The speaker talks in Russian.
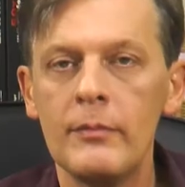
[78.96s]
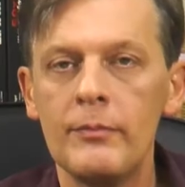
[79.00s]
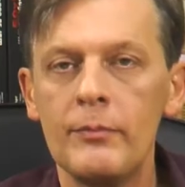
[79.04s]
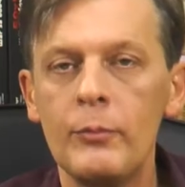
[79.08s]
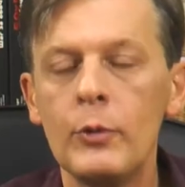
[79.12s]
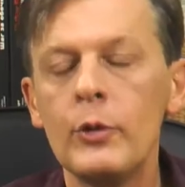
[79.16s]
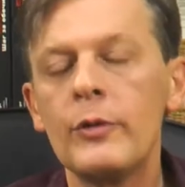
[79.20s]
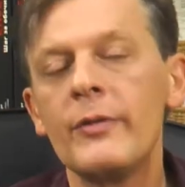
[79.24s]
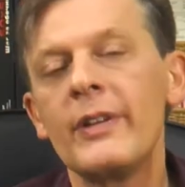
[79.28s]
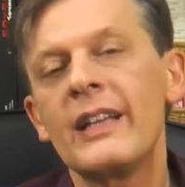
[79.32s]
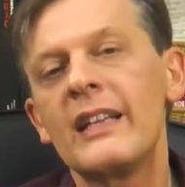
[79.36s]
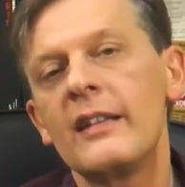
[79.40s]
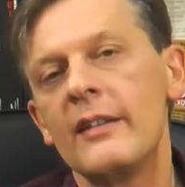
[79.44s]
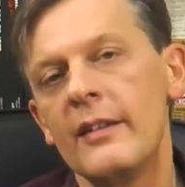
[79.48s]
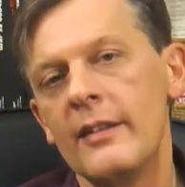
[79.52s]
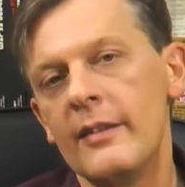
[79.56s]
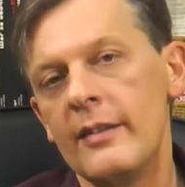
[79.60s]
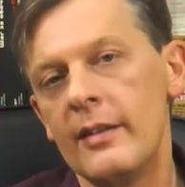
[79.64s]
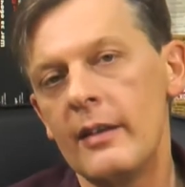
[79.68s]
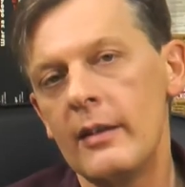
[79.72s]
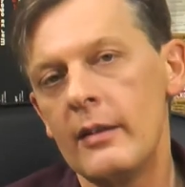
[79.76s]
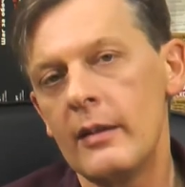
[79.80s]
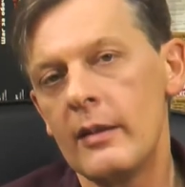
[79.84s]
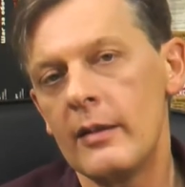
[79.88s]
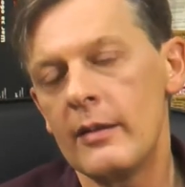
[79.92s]
Подвиг
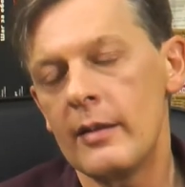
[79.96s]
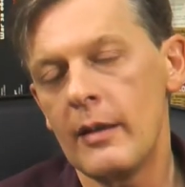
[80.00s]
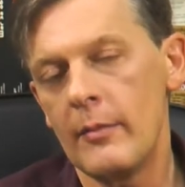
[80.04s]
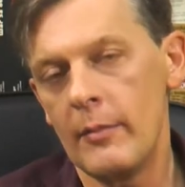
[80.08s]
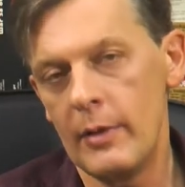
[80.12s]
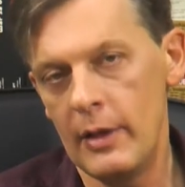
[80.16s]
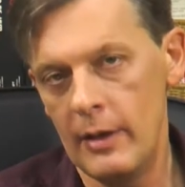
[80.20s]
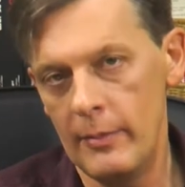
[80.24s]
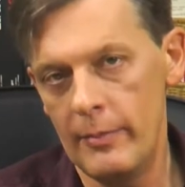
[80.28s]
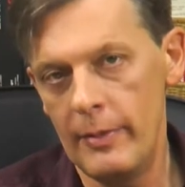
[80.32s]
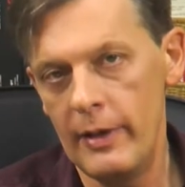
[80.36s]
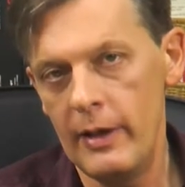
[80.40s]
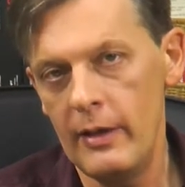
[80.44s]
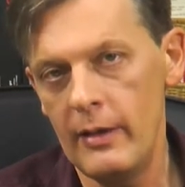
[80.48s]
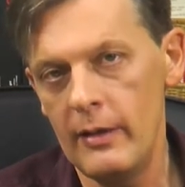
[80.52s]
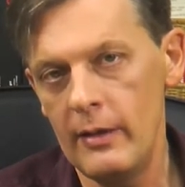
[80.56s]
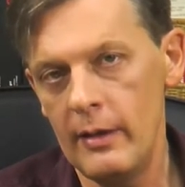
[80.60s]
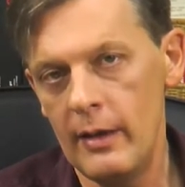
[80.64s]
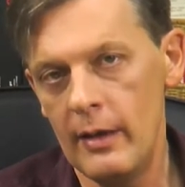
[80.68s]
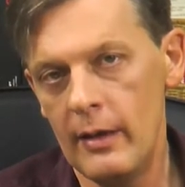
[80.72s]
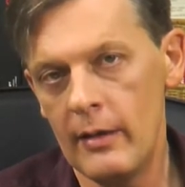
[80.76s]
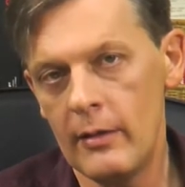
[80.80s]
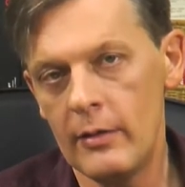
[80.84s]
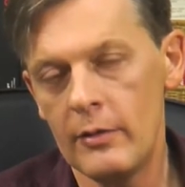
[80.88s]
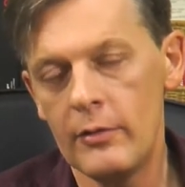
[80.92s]
десятый, самый
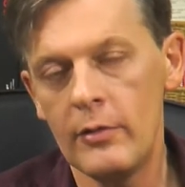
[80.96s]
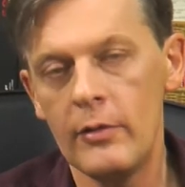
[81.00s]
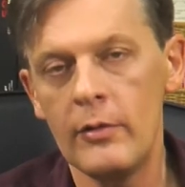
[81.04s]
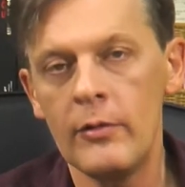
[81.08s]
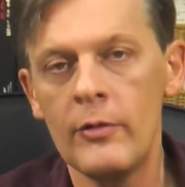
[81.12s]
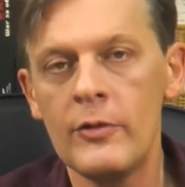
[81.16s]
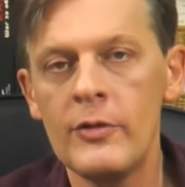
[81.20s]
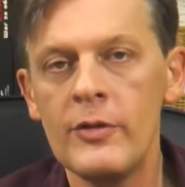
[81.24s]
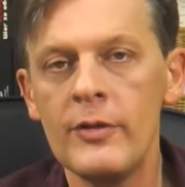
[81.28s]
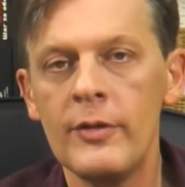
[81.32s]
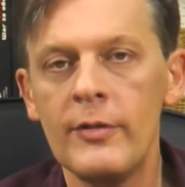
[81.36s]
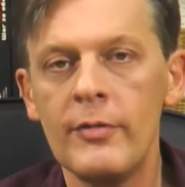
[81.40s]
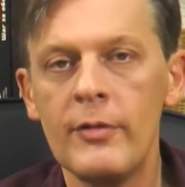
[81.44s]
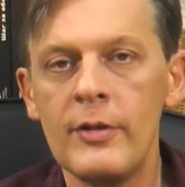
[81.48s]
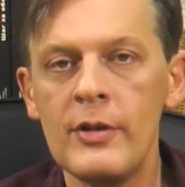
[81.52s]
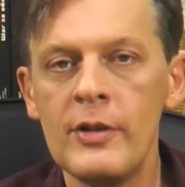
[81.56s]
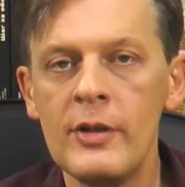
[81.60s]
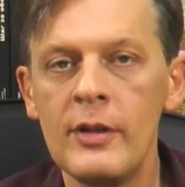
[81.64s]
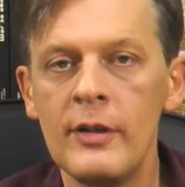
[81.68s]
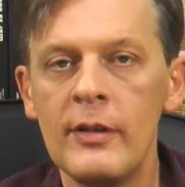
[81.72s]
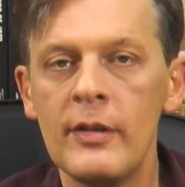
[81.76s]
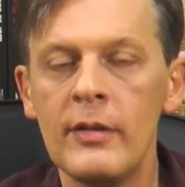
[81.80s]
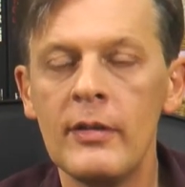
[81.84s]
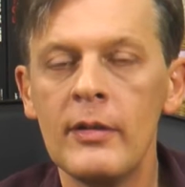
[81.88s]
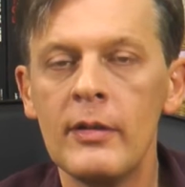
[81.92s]
неприятный, который должен
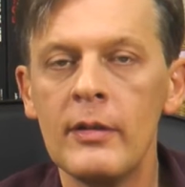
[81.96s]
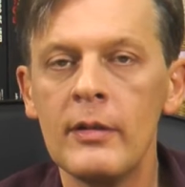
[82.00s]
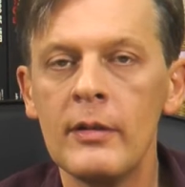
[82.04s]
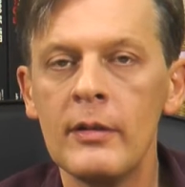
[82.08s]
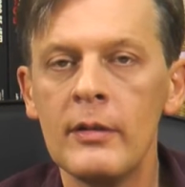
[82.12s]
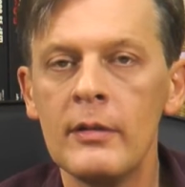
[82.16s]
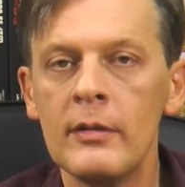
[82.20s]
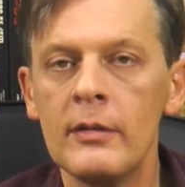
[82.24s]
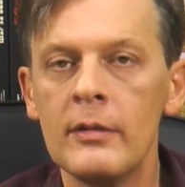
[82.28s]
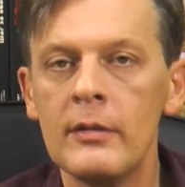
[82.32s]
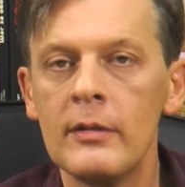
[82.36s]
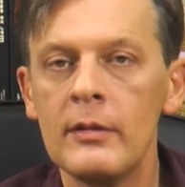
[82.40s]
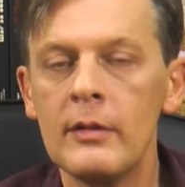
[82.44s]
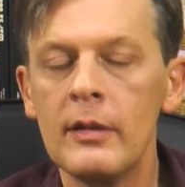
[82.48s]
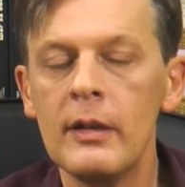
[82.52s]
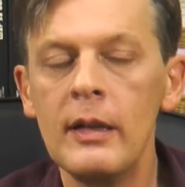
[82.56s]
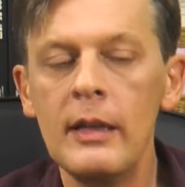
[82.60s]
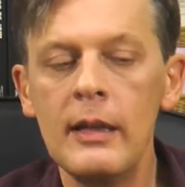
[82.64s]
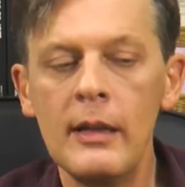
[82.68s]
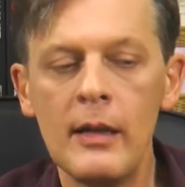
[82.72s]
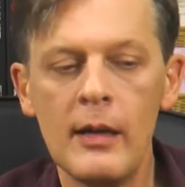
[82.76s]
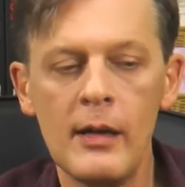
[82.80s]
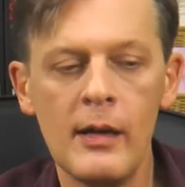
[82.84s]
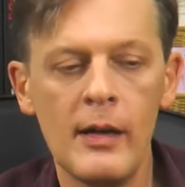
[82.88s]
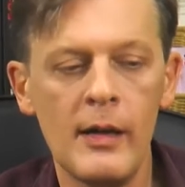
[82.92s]
совершить э,
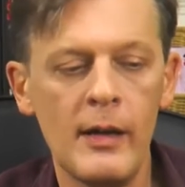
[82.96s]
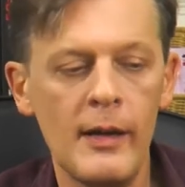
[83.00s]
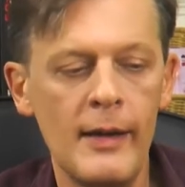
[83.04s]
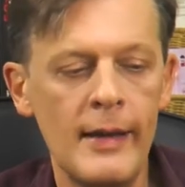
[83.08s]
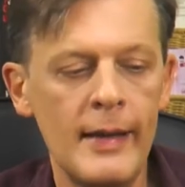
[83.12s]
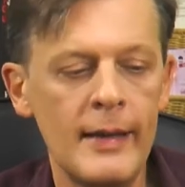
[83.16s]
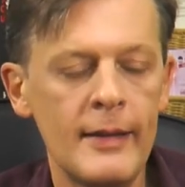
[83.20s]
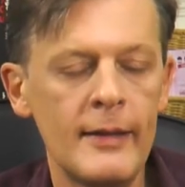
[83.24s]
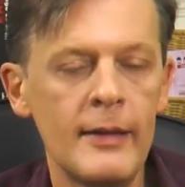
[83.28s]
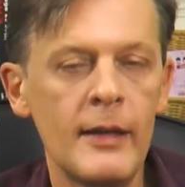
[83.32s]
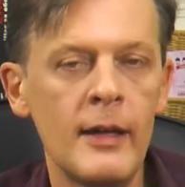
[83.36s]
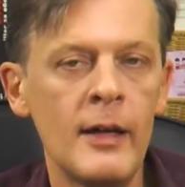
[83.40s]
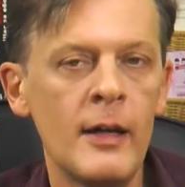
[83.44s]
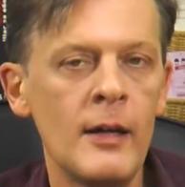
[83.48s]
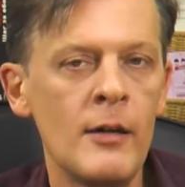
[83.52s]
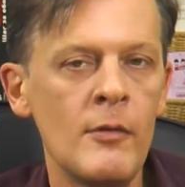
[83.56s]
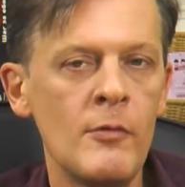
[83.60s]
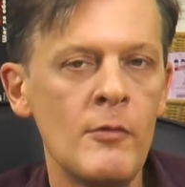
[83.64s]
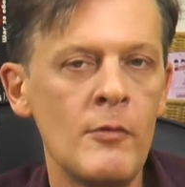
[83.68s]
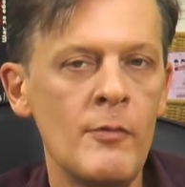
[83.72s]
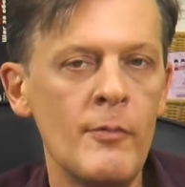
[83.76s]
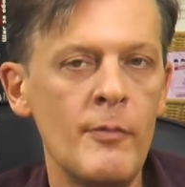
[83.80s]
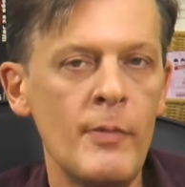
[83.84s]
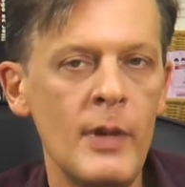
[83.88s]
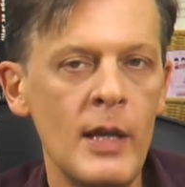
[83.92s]
трейдер, это
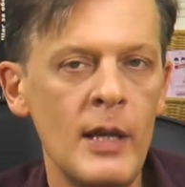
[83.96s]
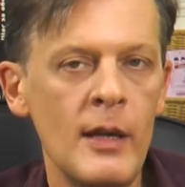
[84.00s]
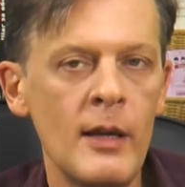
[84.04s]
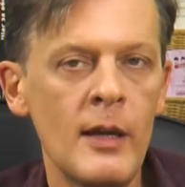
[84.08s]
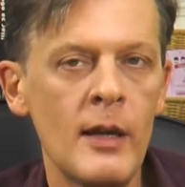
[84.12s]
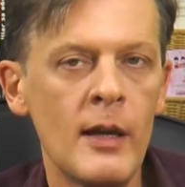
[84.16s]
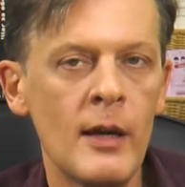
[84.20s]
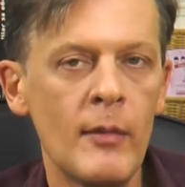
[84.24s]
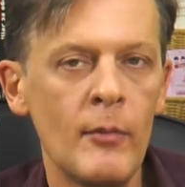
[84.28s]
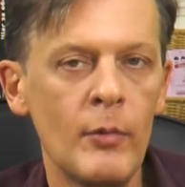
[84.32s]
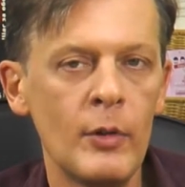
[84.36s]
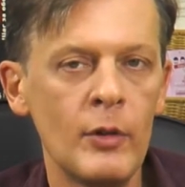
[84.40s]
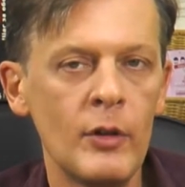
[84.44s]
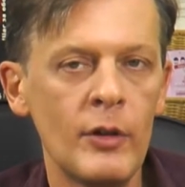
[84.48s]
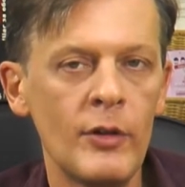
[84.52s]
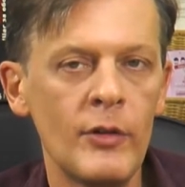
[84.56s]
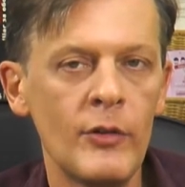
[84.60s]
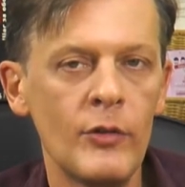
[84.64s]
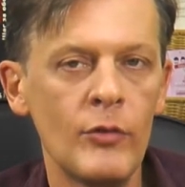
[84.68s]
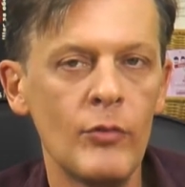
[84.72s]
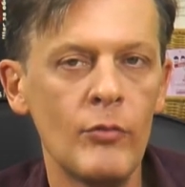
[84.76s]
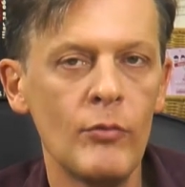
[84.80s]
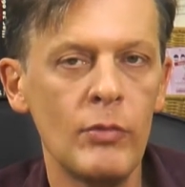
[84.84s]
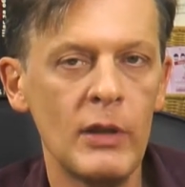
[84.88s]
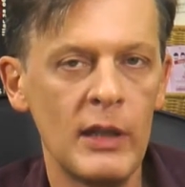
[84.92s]
умение работать
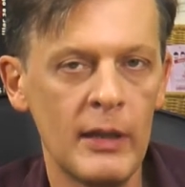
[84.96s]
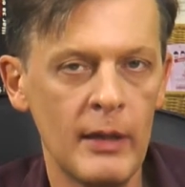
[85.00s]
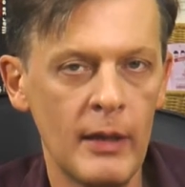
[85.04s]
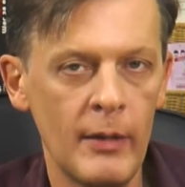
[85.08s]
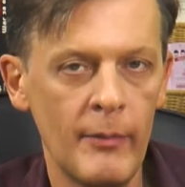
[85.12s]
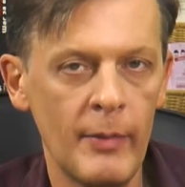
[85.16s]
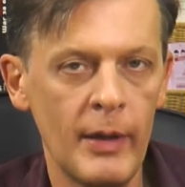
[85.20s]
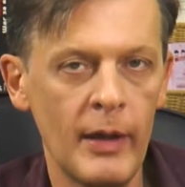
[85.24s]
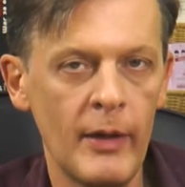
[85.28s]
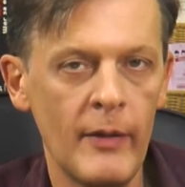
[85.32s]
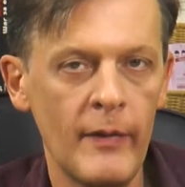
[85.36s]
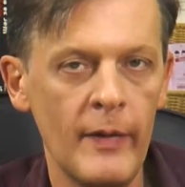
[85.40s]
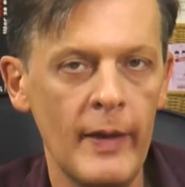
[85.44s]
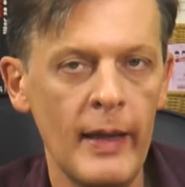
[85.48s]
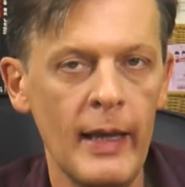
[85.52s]
с убытками.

--------

### WORK ORDER
Would you return the material above exactly, apart from its pictures?

### WRITTEN ANSWER
The speaker talks in Russian.
[78.96s]
[79.00s]
[79.04s]
[79.08s]
[79.12s]
[79.16s]
[79.20s]
[79.24s]
[79.28s]
[79.32s]
[79.36s]
[79.40s]
[79.44s]
[79.48s]
[79.52s]
[79.56s]
[79.60s]
[79.64s]
[79.68s]
[79.72s]
[79.76s]
[79.80s]
[79.84s]
[79.88s]
[79.92s]
Подвиг
[79.96s]
[80.00s]
[80.04s]
[80.08s]
[80.12s]
[80.16s]
[80.20s]
[80.24s]
[80.28s]
[80.32s]
[80.36s]
[80.40s]
[80.44s]
[80.48s]
[80.52s]
[80.56s]
[80.60s]
[80.64s]
[80.68s]
[80.72s]
[80.76s]
[80.80s]
[80.84s]
[80.88s]
[80.92s]
десятый, самый
[80.96s]
[81.00s]
[81.04s]
[81.08s]
[81.12s]
[81.16s]
[81.20s]
[81.24s]
[81.28s]
[81.32s]
[81.36s]
[81.40s]
[81.44s]
[81.48s]
[81.52s]
[81.56s]
[81.60s]
[81.64s]
[81.68s]
[81.72s]
[81.76s]
[81.80s]
[81.84s]
[81.88s]
[81.92s]
неприятный, который должен
[81.96s]
[82.00s]
[82.04s]
[82.08s]
[82.12s]
[82.16s]
[82.20s]
[82.24s]
[82.28s]
[82.32s]
[82.36s]
[82.40s]
[82.44s]
[82.48s]
[82.52s]
[82.56s]
[82.60s]
[82.64s]
[82.68s]
[82.72s]
[82.76s]
[82.80s]
[82.84s]
[82.88s]
[82.92s]
совершить э,
[82.96s]
[83.00s]
[83.04s]
[83.08s]
[83.12s]
[83.16s]
[83.20s]
[83.24s]
[83.28s]
[83.32s]
[83.36s]
[83.40s]
[83.44s]
[83.48s]
[83.52s]
[83.56s]
[83.60s]
[83.64s]
[83.68s]
[83.72s]
[83.76s]
[83.80s]
[83.84s]
[83.88s]
[83.92s]
трейдер, это
[83.96s]
[84.00s]
[84.04s]
[84.08s]
[84.12s]
[84.16s]
[84.20s]
[84.24s]
[84.28s]
[84.32s]
[84.36s]
[84.40s]
[84.44s]
[84.48s]
[84.52s]
[84.56s]
[84.60s]
[84.64s]
[84.68s]
[84.72s]
[84.76s]
[84.80s]
[84.84s]
[84.88s]
[84.92s]
умение работать
[84.96s]
[85.00s]
[85.04s]
[85.08s]
[85.12s]
[85.16s]
[85.20s]
[85.24s]
[85.28s]
[85.32s]
[85.36s]
[85.40s]
[85.44s]
[85.48s]
[85.52s]
с убытками.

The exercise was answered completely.